_WHAT YOU HAVE TO DO_.
Type the records out again in full, exactly.

_LISTED RECORDS_.
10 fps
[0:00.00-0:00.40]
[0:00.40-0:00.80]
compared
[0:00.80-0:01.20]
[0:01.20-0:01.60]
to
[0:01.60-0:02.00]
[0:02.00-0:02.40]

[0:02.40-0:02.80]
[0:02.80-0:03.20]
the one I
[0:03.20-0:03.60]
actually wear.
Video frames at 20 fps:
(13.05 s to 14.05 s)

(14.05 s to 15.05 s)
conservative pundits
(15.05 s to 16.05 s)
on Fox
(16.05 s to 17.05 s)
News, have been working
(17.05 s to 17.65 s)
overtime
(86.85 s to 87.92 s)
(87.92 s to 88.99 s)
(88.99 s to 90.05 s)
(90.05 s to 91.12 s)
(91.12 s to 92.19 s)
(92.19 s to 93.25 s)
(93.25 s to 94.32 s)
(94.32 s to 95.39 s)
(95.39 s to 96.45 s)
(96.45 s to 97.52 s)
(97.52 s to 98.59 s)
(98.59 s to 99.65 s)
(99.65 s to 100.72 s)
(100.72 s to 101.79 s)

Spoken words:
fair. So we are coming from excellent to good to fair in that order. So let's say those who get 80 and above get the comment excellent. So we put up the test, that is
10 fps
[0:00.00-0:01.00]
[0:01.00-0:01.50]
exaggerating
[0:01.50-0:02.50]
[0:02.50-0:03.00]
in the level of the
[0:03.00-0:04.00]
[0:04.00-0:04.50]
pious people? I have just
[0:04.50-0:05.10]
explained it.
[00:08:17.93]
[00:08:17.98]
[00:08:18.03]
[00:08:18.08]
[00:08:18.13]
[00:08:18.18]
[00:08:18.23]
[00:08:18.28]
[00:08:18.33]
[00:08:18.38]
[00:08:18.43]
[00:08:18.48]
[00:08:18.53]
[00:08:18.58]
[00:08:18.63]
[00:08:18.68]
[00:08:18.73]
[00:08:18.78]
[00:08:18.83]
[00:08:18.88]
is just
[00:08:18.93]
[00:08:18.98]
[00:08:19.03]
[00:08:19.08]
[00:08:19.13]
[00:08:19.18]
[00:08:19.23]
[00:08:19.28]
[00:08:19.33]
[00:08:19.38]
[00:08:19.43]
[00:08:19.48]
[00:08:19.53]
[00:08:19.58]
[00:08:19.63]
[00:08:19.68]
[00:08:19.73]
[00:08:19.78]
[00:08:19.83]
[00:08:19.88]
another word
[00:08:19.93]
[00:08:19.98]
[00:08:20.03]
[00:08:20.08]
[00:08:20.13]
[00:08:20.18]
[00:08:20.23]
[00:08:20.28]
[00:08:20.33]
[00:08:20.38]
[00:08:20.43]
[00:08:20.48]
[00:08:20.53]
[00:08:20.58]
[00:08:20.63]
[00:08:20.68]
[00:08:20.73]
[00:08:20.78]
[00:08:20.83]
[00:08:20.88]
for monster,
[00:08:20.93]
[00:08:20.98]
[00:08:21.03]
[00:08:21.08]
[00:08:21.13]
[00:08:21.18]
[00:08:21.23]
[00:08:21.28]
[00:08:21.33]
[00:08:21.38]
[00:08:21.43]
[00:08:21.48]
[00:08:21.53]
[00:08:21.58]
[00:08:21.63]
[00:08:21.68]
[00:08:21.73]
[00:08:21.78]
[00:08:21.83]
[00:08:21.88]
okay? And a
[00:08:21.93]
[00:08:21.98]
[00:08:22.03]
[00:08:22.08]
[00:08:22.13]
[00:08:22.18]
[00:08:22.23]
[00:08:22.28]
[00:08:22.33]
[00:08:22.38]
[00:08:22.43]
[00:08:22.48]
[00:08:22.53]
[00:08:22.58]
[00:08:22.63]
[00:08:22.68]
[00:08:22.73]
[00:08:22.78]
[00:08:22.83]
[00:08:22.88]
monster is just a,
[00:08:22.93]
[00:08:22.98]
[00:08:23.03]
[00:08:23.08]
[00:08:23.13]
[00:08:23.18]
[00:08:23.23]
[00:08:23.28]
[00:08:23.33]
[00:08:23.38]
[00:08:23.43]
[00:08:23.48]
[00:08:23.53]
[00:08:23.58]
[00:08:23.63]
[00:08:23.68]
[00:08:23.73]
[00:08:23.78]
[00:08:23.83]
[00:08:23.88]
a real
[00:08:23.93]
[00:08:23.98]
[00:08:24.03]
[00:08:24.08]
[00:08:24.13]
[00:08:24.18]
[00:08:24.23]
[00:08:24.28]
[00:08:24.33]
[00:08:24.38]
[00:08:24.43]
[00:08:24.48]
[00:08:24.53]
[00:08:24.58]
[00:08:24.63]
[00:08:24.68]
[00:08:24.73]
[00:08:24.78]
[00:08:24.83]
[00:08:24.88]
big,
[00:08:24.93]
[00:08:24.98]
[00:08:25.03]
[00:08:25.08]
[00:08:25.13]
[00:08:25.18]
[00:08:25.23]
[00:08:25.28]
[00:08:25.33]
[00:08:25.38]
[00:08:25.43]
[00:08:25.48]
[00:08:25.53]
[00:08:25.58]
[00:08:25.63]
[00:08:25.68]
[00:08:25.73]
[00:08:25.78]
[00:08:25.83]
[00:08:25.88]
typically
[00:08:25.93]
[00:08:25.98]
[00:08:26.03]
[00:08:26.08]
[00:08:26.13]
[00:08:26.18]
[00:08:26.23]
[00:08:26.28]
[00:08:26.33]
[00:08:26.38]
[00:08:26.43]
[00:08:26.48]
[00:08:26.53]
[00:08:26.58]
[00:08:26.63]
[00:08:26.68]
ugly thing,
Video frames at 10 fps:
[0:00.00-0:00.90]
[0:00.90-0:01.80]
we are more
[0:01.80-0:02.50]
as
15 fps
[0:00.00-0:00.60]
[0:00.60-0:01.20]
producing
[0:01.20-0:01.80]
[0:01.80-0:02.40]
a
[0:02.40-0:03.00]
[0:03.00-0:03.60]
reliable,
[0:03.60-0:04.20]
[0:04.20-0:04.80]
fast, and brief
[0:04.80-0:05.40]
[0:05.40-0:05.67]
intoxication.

_OUTPUT BELOW_.
10 fps
[0:00.00-0:00.40]
[0:00.40-0:00.80]
compared
[0:00.80-0:01.20]
[0:01.20-0:01.60]
to
[0:01.60-0:02.00]
[0:02.00-0:02.40]

[0:02.40-0:02.80]
[0:02.80-0:03.20]
the one I
[0:03.20-0:03.60]
actually wear.
Video frames at 20 fps:
(13.05 s to 14.05 s)

(14.05 s to 15.05 s)
conservative pundits
(15.05 s to 16.05 s)
on Fox
(16.05 s to 17.05 s)
News, have been working
(17.05 s to 17.65 s)
overtime
(86.85 s to 87.92 s)
(87.92 s to 88.99 s)
(88.99 s to 90.05 s)
(90.05 s to 91.12 s)
(91.12 s to 92.19 s)
(92.19 s to 93.25 s)
(93.25 s to 94.32 s)
(94.32 s to 95.39 s)
(95.39 s to 96.45 s)
(96.45 s to 97.52 s)
(97.52 s to 98.59 s)
(98.59 s to 99.65 s)
(99.65 s to 100.72 s)
(100.72 s to 101.79 s)

Spoken words:
fair. So we are coming from excellent to good to fair in that order. So let's say those who get 80 and above get the comment excellent. So we put up the test, that is
10 fps
[0:00.00-0:01.00]
[0:01.00-0:01.50]
exaggerating
[0:01.50-0:02.50]
[0:02.50-0:03.00]
in the level of the
[0:03.00-0:04.00]
[0:04.00-0:04.50]
pious people? I have just
[0:04.50-0:05.10]
explained it.
[00:08:17.93]
[00:08:17.98]
[00:08:18.03]
[00:08:18.08]
[00:08:18.13]
[00:08:18.18]
[00:08:18.23]
[00:08:18.28]
[00:08:18.33]
[00:08:18.38]
[00:08:18.43]
[00:08:18.48]
[00:08:18.53]
[00:08:18.58]
[00:08:18.63]
[00:08:18.68]
[00:08:18.73]
[00:08:18.78]
[00:08:18.83]
[00:08:18.88]
is just
[00:08:18.93]
[00:08:18.98]
[00:08:19.03]
[00:08:19.08]
[00:08:19.13]
[00:08:19.18]
[00:08:19.23]
[00:08:19.28]
[00:08:19.33]
[00:08:19.38]
[00:08:19.43]
[00:08:19.48]
[00:08:19.53]
[00:08:19.58]
[00:08:19.63]
[00:08:19.68]
[00:08:19.73]
[00:08:19.78]
[00:08:19.83]
[00:08:19.88]
another word
[00:08:19.93]
[00:08:19.98]
[00:08:20.03]
[00:08:20.08]
[00:08:20.13]
[00:08:20.18]
[00:08:20.23]
[00:08:20.28]
[00:08:20.33]
[00:08:20.38]
[00:08:20.43]
[00:08:20.48]
[00:08:20.53]
[00:08:20.58]
[00:08:20.63]
[00:08:20.68]
[00:08:20.73]
[00:08:20.78]
[00:08:20.83]
[00:08:20.88]
for monster,
[00:08:20.93]
[00:08:20.98]
[00:08:21.03]
[00:08:21.08]
[00:08:21.13]
[00:08:21.18]
[00:08:21.23]
[00:08:21.28]
[00:08:21.33]
[00:08:21.38]
[00:08:21.43]
[00:08:21.48]
[00:08:21.53]
[00:08:21.58]
[00:08:21.63]
[00:08:21.68]
[00:08:21.73]
[00:08:21.78]
[00:08:21.83]
[00:08:21.88]
okay? And a
[00:08:21.93]
[00:08:21.98]
[00:08:22.03]
[00:08:22.08]
[00:08:22.13]
[00:08:22.18]
[00:08:22.23]
[00:08:22.28]
[00:08:22.33]
[00:08:22.38]
[00:08:22.43]
[00:08:22.48]
[00:08:22.53]
[00:08:22.58]
[00:08:22.63]
[00:08:22.68]
[00:08:22.73]
[00:08:22.78]
[00:08:22.83]
[00:08:22.88]
monster is just a,
[00:08:22.93]
[00:08:22.98]
[00:08:23.03]
[00:08:23.08]
[00:08:23.13]
[00:08:23.18]
[00:08:23.23]
[00:08:23.28]
[00:08:23.33]
[00:08:23.38]
[00:08:23.43]
[00:08:23.48]
[00:08:23.53]
[00:08:23.58]
[00:08:23.63]
[00:08:23.68]
[00:08:23.73]
[00:08:23.78]
[00:08:23.83]
[00:08:23.88]
a real
[00:08:23.93]
[00:08:23.98]
[00:08:24.03]
[00:08:24.08]
[00:08:24.13]
[00:08:24.18]
[00:08:24.23]
[00:08:24.28]
[00:08:24.33]
[00:08:24.38]
[00:08:24.43]
[00:08:24.48]
[00:08:24.53]
[00:08:24.58]
[00:08:24.63]
[00:08:24.68]
[00:08:24.73]
[00:08:24.78]
[00:08:24.83]
[00:08:24.88]
big,
[00:08:24.93]
[00:08:24.98]
[00:08:25.03]
[00:08:25.08]
[00:08:25.13]
[00:08:25.18]
[00:08:25.23]
[00:08:25.28]
[00:08:25.33]
[00:08:25.38]
[00:08:25.43]
[00:08:25.48]
[00:08:25.53]
[00:08:25.58]
[00:08:25.63]
[00:08:25.68]
[00:08:25.73]
[00:08:25.78]
[00:08:25.83]
[00:08:25.88]
typically
[00:08:25.93]
[00:08:25.98]
[00:08:26.03]
[00:08:26.08]
[00:08:26.13]
[00:08:26.18]
[00:08:26.23]
[00:08:26.28]
[00:08:26.33]
[00:08:26.38]
[00:08:26.43]
[00:08:26.48]
[00:08:26.53]
[00:08:26.58]
[00:08:26.63]
[00:08:26.68]
ugly thing,
Video frames at 10 fps:
[0:00.00-0:00.90]
[0:00.90-0:01.80]
we are more
[0:01.80-0:02.50]
as
15 fps
[0:00.00-0:00.60]
[0:00.60-0:01.20]
producing
[0:01.20-0:01.80]
[0:01.80-0:02.40]
a
[0:02.40-0:03.00]
[0:03.00-0:03.60]
reliable,
[0:03.60-0:04.20]
[0:04.20-0:04.80]
fast, and brief
[0:04.80-0:05.40]
[0:05.40-0:05.67]
intoxication.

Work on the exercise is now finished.